Le dernier aspect du partage est la répartition de la valeur ajoutée. Elle n’est évidemment pas totalement indépendante de la répartition du travail, la part dévolue aux salaires est en relation directe avec nombre d’emplois occupés. D’autres facteurs sont à prendre en compte : la montée en puissance d’une infime minorité de salariés extrêmement bien payés dans les entreprises ou la pression supplémentaire qui s’exerce pour accaparer une part de profit. Cette répartition de la valeur ajoutée reflète non seulement les arbitrages réalisés, mais aussi les rapports de force qui s’établissent entre travail et capital.

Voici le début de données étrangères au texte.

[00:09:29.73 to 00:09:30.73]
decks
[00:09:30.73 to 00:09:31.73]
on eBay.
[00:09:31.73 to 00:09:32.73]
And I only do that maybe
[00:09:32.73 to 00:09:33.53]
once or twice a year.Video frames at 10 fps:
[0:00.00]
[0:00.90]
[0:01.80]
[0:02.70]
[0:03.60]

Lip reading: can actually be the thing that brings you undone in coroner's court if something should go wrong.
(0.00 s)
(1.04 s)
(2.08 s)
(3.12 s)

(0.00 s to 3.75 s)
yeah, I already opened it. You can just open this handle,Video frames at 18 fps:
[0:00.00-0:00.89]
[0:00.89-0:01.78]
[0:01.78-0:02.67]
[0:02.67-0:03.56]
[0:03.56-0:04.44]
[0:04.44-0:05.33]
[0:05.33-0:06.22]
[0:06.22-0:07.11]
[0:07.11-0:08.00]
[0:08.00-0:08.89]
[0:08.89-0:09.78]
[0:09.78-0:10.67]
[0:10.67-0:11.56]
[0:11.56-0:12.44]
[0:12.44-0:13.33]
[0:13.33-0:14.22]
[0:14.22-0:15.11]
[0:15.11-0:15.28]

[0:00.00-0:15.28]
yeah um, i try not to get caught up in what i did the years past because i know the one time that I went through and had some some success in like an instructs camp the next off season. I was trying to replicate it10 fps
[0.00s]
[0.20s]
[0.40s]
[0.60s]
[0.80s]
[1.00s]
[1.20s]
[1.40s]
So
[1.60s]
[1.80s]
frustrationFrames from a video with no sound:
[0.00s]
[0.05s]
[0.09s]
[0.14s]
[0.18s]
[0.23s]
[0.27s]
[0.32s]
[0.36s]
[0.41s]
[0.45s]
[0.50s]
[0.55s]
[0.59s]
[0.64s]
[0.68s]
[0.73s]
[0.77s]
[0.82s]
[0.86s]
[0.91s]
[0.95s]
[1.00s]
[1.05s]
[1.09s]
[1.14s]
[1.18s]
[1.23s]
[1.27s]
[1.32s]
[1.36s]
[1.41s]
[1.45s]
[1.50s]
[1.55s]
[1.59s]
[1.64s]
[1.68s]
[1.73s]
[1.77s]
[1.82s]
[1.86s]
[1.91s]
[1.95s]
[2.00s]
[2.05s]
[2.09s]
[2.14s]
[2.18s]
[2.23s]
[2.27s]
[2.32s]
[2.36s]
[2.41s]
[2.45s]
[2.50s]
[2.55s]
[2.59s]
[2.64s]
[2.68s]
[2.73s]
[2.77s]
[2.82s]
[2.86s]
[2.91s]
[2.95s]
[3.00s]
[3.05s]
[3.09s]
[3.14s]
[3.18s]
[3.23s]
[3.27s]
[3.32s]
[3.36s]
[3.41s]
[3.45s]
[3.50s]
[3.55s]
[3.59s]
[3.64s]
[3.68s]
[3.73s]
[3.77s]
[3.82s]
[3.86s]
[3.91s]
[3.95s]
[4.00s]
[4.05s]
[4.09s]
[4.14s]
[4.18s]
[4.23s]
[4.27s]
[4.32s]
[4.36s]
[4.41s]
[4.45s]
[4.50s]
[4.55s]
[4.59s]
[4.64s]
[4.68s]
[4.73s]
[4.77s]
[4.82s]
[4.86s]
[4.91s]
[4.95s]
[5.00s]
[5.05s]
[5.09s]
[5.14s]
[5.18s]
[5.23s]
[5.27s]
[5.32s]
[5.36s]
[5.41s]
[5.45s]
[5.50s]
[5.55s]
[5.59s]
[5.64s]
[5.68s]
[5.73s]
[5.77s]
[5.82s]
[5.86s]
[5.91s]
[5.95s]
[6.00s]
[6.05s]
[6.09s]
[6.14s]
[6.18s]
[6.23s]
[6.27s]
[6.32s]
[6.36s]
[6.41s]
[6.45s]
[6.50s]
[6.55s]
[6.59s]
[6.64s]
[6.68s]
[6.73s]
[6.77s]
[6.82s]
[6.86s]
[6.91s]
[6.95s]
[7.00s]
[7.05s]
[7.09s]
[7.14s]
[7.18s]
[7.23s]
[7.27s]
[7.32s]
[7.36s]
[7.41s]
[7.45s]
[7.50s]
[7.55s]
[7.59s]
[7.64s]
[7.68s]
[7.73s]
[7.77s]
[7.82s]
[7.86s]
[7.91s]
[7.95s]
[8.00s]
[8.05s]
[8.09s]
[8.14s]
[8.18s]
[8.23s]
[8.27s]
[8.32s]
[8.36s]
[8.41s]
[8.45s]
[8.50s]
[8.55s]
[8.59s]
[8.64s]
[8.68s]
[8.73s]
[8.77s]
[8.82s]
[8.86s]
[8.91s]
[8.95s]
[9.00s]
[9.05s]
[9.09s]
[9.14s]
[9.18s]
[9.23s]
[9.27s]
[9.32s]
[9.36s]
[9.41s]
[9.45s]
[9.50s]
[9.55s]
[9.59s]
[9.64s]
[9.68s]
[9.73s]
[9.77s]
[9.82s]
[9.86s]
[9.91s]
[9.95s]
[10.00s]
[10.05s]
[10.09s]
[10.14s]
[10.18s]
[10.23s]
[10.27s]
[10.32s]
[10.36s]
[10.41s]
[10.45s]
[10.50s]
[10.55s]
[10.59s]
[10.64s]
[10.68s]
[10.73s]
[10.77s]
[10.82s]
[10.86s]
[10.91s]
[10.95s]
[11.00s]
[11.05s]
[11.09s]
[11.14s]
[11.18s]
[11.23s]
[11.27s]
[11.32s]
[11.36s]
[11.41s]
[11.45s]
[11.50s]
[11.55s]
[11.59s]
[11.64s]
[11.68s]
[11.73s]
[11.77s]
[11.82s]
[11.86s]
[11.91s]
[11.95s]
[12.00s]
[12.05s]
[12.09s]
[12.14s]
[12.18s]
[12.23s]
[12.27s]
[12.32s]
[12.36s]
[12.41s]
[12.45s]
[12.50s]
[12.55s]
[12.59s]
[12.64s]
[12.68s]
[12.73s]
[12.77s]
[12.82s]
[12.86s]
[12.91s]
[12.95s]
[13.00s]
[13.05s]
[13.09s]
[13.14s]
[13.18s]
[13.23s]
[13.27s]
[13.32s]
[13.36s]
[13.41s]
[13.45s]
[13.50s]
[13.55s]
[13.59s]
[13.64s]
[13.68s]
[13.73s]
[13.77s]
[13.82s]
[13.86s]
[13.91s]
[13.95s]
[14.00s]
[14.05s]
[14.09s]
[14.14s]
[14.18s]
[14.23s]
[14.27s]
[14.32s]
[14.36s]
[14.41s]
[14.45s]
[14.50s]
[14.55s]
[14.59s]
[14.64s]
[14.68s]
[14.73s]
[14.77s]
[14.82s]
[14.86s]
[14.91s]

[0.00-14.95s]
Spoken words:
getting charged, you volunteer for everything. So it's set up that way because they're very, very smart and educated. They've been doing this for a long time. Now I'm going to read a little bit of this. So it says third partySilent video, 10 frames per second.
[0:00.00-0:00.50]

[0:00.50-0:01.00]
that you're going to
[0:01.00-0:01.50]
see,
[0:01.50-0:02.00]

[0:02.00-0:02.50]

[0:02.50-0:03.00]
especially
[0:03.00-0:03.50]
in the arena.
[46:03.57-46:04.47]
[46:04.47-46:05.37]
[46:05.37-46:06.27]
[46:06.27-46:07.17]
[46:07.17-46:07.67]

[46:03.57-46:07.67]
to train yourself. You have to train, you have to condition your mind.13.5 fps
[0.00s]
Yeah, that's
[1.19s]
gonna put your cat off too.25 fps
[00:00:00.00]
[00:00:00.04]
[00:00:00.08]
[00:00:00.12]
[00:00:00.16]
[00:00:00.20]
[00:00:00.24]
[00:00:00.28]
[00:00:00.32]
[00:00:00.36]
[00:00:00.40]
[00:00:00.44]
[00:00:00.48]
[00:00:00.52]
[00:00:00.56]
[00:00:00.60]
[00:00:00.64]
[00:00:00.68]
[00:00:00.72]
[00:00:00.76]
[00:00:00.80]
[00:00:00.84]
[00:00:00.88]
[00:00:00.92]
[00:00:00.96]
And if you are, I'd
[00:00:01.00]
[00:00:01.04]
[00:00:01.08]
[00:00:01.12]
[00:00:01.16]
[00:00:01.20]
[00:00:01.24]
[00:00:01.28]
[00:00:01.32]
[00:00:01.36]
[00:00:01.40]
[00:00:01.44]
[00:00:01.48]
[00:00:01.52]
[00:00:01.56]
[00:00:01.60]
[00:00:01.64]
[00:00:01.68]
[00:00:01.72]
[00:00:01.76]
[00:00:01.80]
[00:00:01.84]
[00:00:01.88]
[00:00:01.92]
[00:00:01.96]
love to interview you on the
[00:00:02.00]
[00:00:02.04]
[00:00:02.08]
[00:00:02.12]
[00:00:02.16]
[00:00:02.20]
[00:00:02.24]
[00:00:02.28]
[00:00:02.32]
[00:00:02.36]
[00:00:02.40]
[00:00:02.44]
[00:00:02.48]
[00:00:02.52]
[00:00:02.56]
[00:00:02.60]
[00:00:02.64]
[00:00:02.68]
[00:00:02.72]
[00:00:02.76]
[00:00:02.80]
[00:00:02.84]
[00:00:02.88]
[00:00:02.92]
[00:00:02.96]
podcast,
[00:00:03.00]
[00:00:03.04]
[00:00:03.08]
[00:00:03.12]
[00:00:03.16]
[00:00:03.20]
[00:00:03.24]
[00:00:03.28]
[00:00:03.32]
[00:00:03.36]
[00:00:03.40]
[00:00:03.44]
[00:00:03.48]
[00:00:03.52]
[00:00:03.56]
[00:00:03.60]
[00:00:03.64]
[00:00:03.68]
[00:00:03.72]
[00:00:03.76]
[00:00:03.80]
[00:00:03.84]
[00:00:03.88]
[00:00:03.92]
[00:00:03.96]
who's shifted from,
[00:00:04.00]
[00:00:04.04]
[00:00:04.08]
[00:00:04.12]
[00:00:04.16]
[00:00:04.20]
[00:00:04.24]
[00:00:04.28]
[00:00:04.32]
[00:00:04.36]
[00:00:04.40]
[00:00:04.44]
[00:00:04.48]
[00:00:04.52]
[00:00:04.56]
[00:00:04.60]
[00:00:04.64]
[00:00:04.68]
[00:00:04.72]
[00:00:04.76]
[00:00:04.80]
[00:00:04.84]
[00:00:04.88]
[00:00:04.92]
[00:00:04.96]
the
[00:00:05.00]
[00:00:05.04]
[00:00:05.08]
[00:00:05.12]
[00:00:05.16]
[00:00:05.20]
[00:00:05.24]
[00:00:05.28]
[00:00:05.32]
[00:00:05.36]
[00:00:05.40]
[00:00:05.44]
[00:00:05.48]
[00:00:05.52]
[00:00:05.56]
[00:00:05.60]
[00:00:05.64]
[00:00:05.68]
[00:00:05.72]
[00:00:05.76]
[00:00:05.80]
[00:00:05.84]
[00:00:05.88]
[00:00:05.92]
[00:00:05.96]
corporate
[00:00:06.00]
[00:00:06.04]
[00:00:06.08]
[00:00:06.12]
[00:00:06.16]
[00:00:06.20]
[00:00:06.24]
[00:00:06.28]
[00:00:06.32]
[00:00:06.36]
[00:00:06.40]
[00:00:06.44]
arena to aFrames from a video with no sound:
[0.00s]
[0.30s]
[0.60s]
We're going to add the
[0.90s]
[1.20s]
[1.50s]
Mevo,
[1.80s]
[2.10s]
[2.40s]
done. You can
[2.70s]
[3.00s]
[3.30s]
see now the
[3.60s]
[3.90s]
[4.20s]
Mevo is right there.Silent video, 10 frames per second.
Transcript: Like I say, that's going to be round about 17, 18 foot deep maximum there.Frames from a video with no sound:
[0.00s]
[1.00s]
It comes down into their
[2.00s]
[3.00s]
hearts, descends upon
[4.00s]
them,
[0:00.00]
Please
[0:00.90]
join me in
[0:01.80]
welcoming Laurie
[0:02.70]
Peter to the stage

Il n’est qu’à consulter les courbes de l’OCDE (que l’on ne peut pourtant suspecter de gauchisme) pour se rendre compte combien ces rapports de force se sont dégradés ces dernières années. Or ce qui se joue dans cette répartition, c’est la survie de notre monde. C’est la possibilité d’une rupture que l’on peut imaginer comme géographique : une infime portion des individus vivant dans une certaine aisance dans quelques îlots de richesse et une majorité vivant dans la survie sur une vaste portion du territoire.
Évolution de la part du travail dans la valeur ajoutée pour les principaux pays de l’OCDE entre 90 et 2009 (source OCDE)
Variation de l’évolution de la part du travail dans la valeur ajoutée, de 1990 au milieu des années 2000, en considérant les 1 % les mieux payés (source OCDE)
En aucun cas, le discours sur la compétitivité, le choc de l’offre ou la croissance ne sont à la hauteur de ces enjeux ou en mesure de résoudre le problème du partage du travail et de la valeur ajoutée. On peut imaginer comme Dominique Temple une redéfinition même des principes du capitalisme, je doute pour ma part d’une telle possibilité, j’y reviendrai dans un prochain billet sur la mise en œuvre des utopies sociales. Tant qu’il reste du travail à partager (et à mon sens il en restera encore pour longtemps, même si c’est en plus faible quantité), la double question du partage de la valeur ajoutée et du travail reste centrale. Au même titre qu’une répartition inégalitaire du revenu, une répartition inégalitaire du travail me semble être un vrai défi pour la cohésion sociale, à même de créer ces rancunes et ces frustrations propices à l’établissement d’une société fondée sur l’exclusion et le rejet. Trop de travail pour certains, travail « à la con » pour d’autres, aucun travail pour beaucoup, cette situation n’est pas acceptable et ce n’est pas un prétendu choix offert aux individus qui pourrait changer la donne. Il faut se souvenir des écrits de Keynes sur la durée du temps de travail et se dire que seule, la réduction massive de celui-ci est en mesure de changer la donne. Mais pour ce faire, il faut que les gouvernements aient le courage de fixer des règles suffisamment contraignantes pour redéfinir les conditions dans lesquelles se déploient les normes collectives : de consommation, de production et de profit.